Consigliato da Medici,
avendola passata male l'inverno antecedeute in S. Agata con catarri, ed affanni
di petto, ritirossi in Arienzo, comecché in clima più salubre. Troppo male
l'intesero i Santagatesi questa sua lontananza. Quest'istesso affliggeva
Alfonso, e molto più, che da Medici volevasi, che a lungo vi si fosse fermato.

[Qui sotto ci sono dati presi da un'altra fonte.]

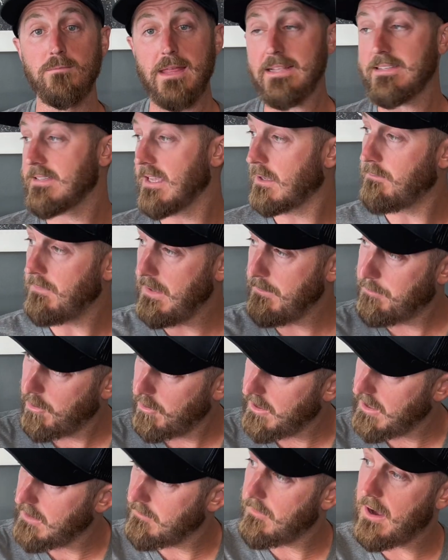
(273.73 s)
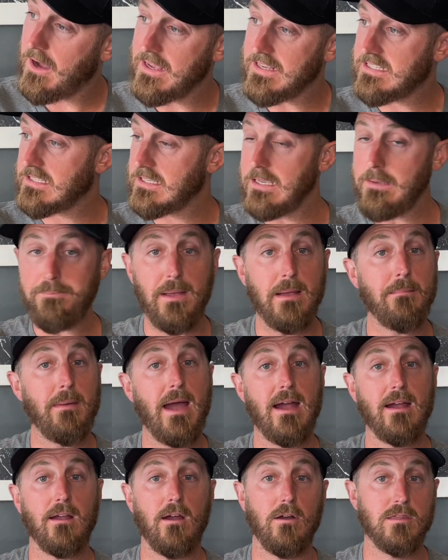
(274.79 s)
that's like me putting my sleeping
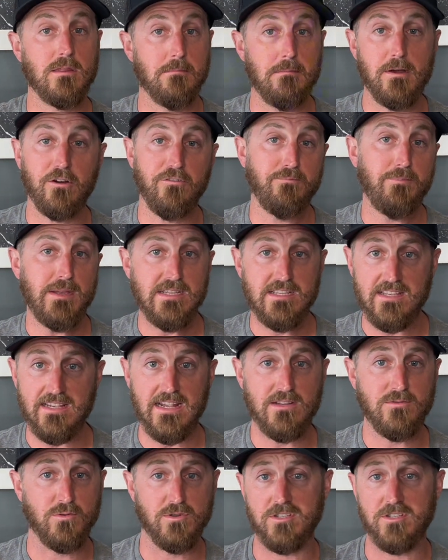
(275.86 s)
bag in the middle of PCH,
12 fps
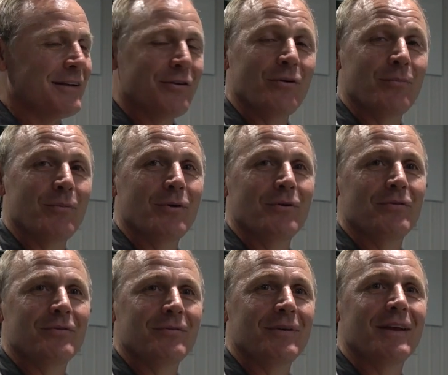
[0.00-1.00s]
I told
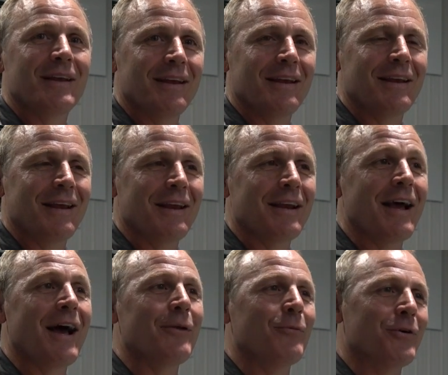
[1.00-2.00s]
Bruce,
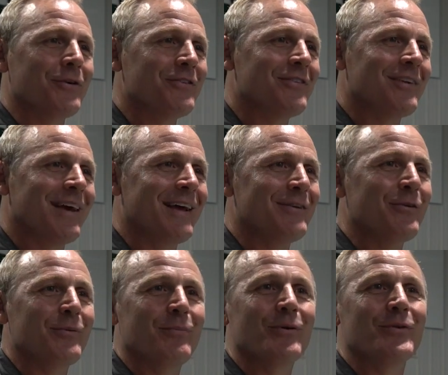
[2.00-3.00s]
in kind words, I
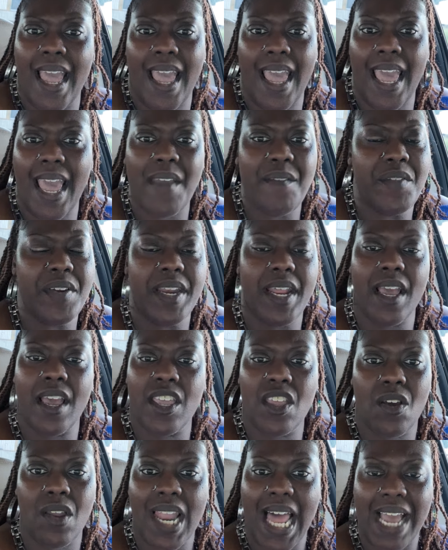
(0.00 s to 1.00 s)
every day of
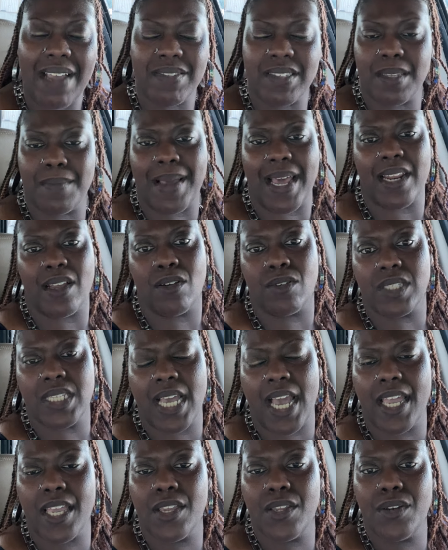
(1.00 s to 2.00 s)
your life, somebody gonna
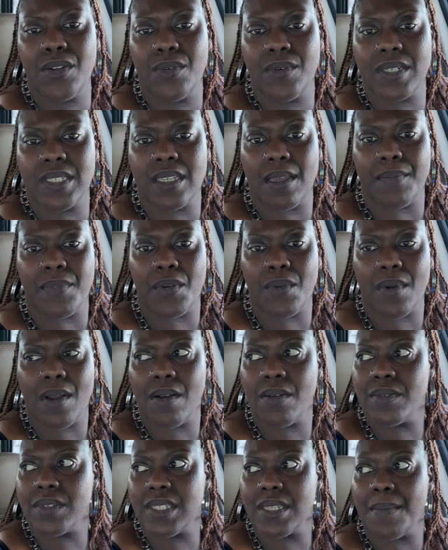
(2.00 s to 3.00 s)
tell you doing something
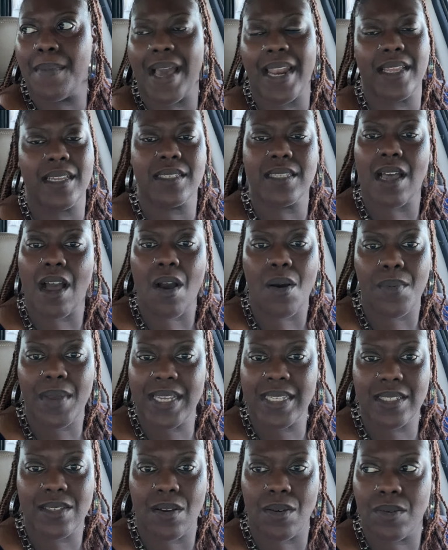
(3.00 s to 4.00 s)
wrong. Somebody is
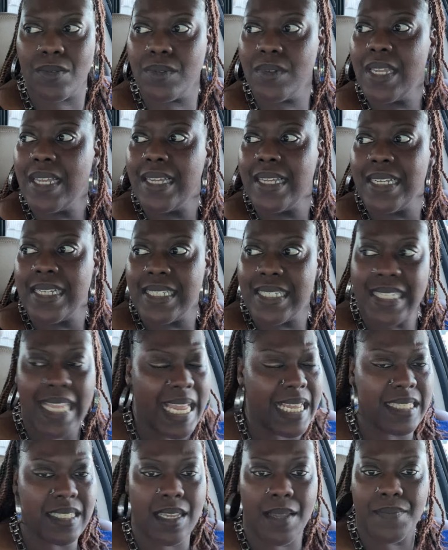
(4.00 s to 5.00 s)
always gonna
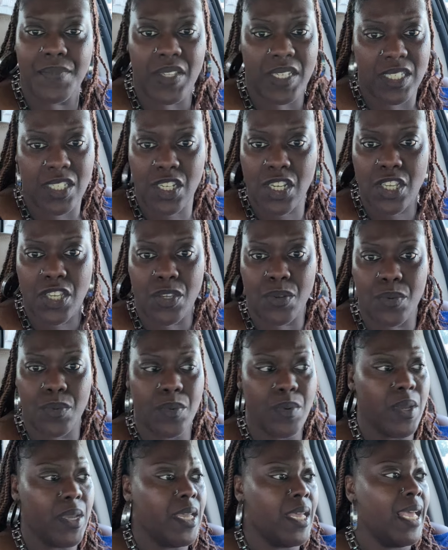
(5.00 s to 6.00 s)
say something to you
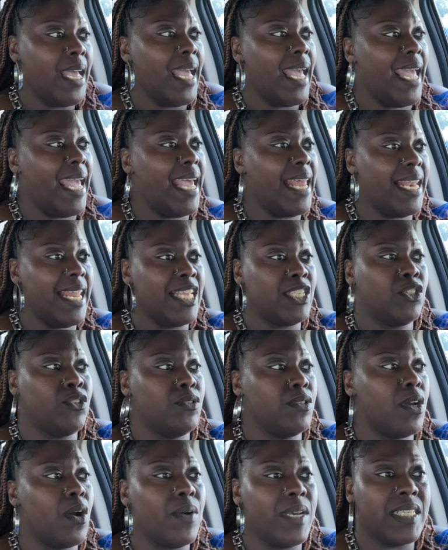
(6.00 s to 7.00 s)
and let you
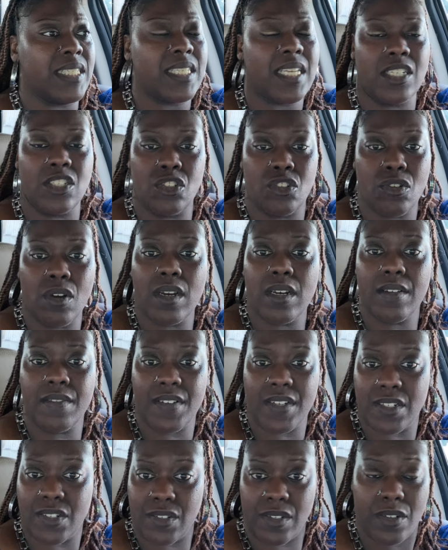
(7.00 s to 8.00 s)
know it's
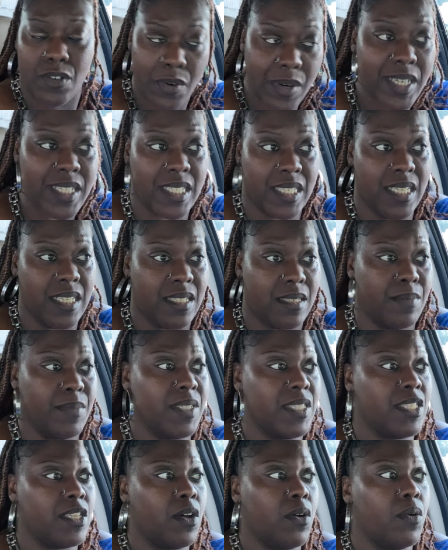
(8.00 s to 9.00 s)
constructive criticism.
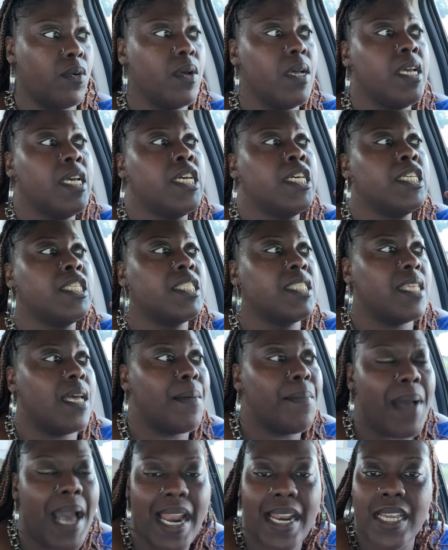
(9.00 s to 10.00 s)
And so
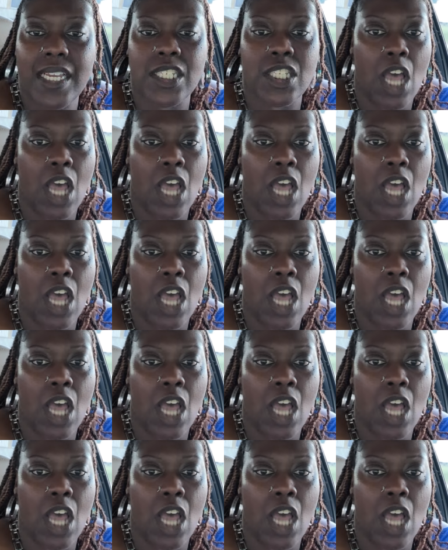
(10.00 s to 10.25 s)
somebody is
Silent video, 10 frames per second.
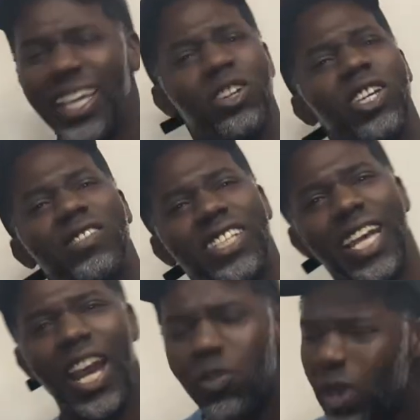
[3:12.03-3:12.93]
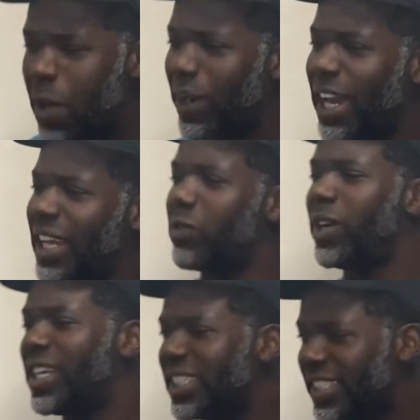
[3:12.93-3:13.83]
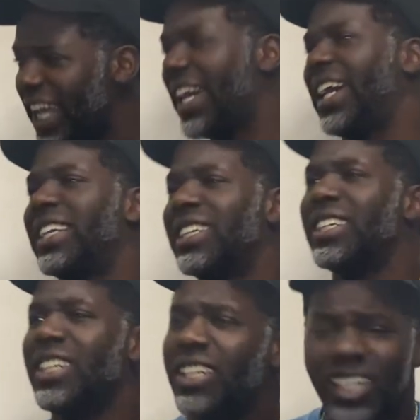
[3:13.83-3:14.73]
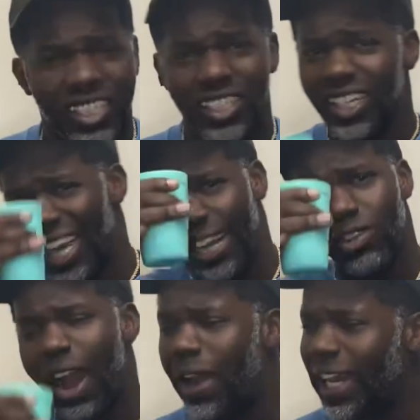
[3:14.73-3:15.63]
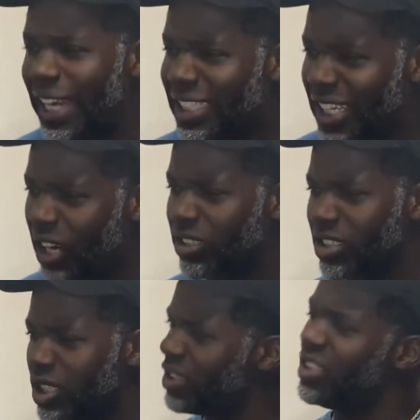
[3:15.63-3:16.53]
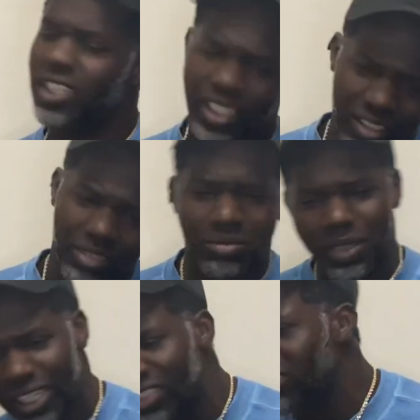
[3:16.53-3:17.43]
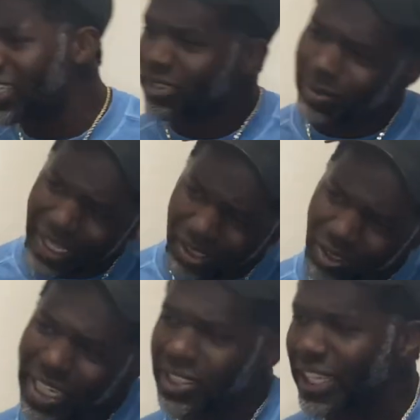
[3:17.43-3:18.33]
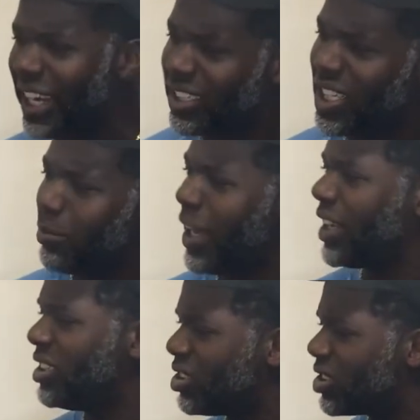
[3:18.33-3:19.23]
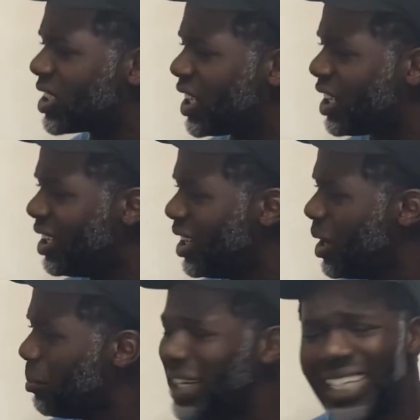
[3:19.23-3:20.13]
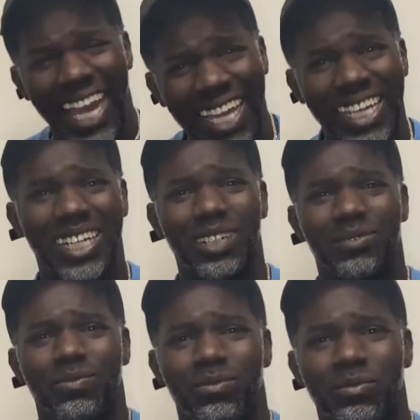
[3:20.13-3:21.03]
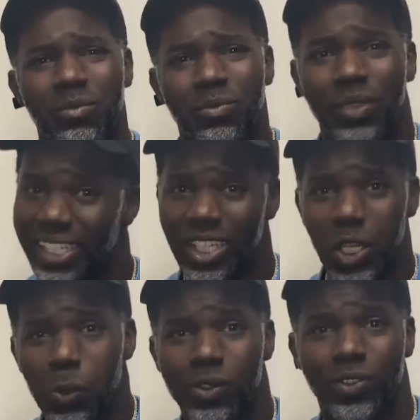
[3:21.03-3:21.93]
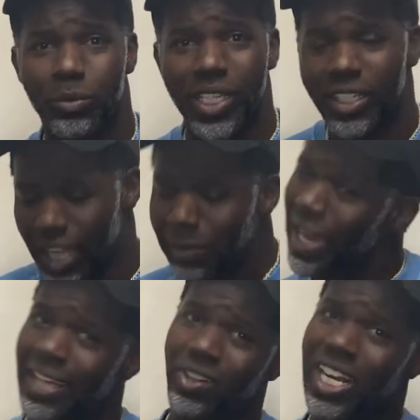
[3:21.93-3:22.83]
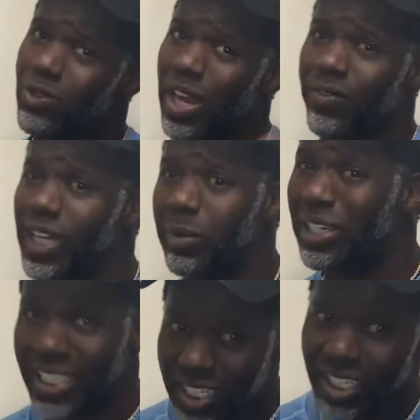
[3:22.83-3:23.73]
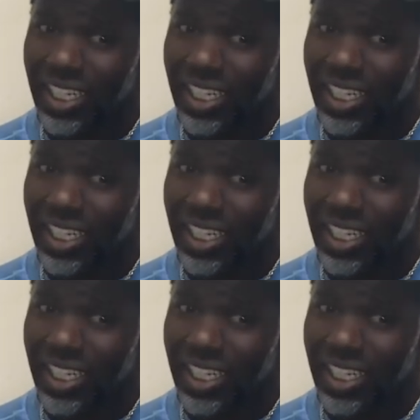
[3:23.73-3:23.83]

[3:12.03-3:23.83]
it don't even sound right when I get ready to say it. Cause y'all know how I like to talk, you know, you ain't making, you ain't making, you ain't taking, me. Maybe making, you know what I'm saying? But damn, this is a new one for me. I mean, I know they ain't trying to figure out it's still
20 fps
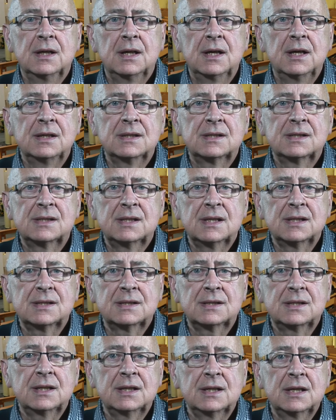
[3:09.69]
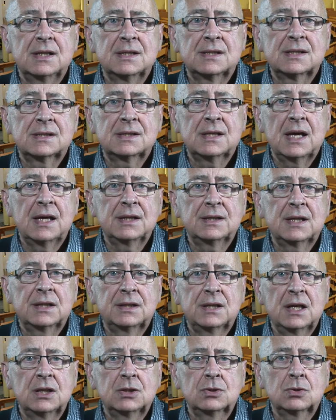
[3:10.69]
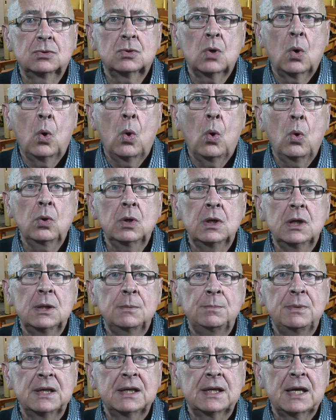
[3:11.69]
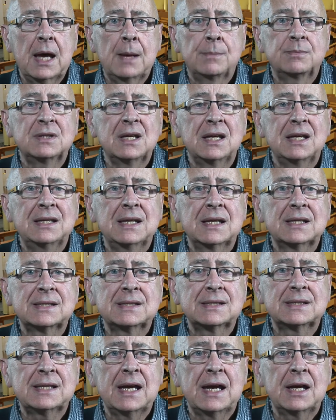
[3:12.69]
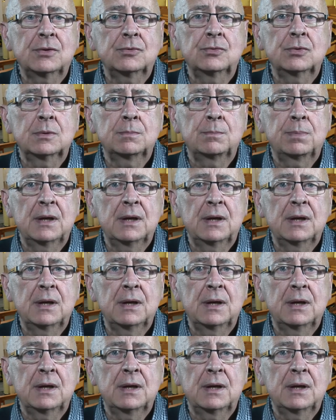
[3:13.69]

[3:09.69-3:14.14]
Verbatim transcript: insisting instead that they should only be kept in a sacred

"A S. Agata dispiace assai, così Egli al
P. Villani a 25 di Giugno; che io nell'inverno futuro stia in Arienzo, ed a me
anche dispiace, perchè ivi sta la Cattedrale, la Curia, e quello che più
importa, il seminario. All'incontro nelli due inverni passati ci sono stato
male; onde mi hanno consigliato a stare in Arienzo in una casa a S. Maria a
Vico, in dove l'aria non è così umida, come quella di S. Agata. L'angustia mia
maggiore è che lasciando S. Agata per tanti mesi, ch'è un paese infetto,
s'infetterà molto più con tale mia lunga assenza. Voglio il consiglio di V. R.
per rimaner sicuro".
Tanto il P. Villani,
quanto Monsignor Borgia, Monsignor Volpe ed altri, che anche consultò, furono
tutti di parere, che si levasse da scrupolo, e che persistesse in Arienzo.
Ripigliate le forze
uscì in Visita. Considerando il P. Villani i suoi gravi acciacchi, l'età, e le
replicate malatie, non volle, che più in fosse di quel letto, che la buona
sorte li preparava. Ubbidì Alfonso, ma con suo sommo rincrescimento. In senso
suo, perchè esente da febbre, credeva aver salute da vendere.
Da S. Agata a 25 di
Settembre, così scrisse al P. Villani. "Per grazia del Signore, io mi sono
totalmente ristabilito, e Domenica passo in Arienzo. Non tanto si vide in
salute (dico in salute, ma relativa a suoi acciacchi), che ripigliò la
crocefissione di se medesimo. In questo bensì ammirar dobbiamo la sua
scrupolosità, con cui anche da Vescovo dipendeva dal suo direttore.
"Io non dormiva
più sopra la paglia, così a 28 Ottobre al medesimo P. Villani, ma coll'uso del
latte mi sento meglio assai: se vi piace, vorrei ripigliar la paglia.
Similmente è stato necessario chiudermi un emissario, essendo restato l'altro.
Ho cominciato a portare la catenetta a quella parte d'onde s'è tolto
l'emissario: vi prego darmici la benedizione".
Ed in un'altra lettera.
Io prima la mattina prendeva solamente il bollito, lasciando l'antipasto.
Essendomi ridotto a mangiare una volta il giorno, mi consigliai col Padre
Majone, e mi disse, che prendessi la seconda pietanza. Dimando, in caso che il
bollito mi potesse bastare, e fosse tenera la carne, perché molte volte è dura,
e non posso usare molto pane, perché mi nuoce, nel caso dico, che la carne
fosse tenera, e bastante, dimando a V. R. come mio principale direttore, di
lasciare l'antipasto, se li piace, se no farò l'ubbidienza.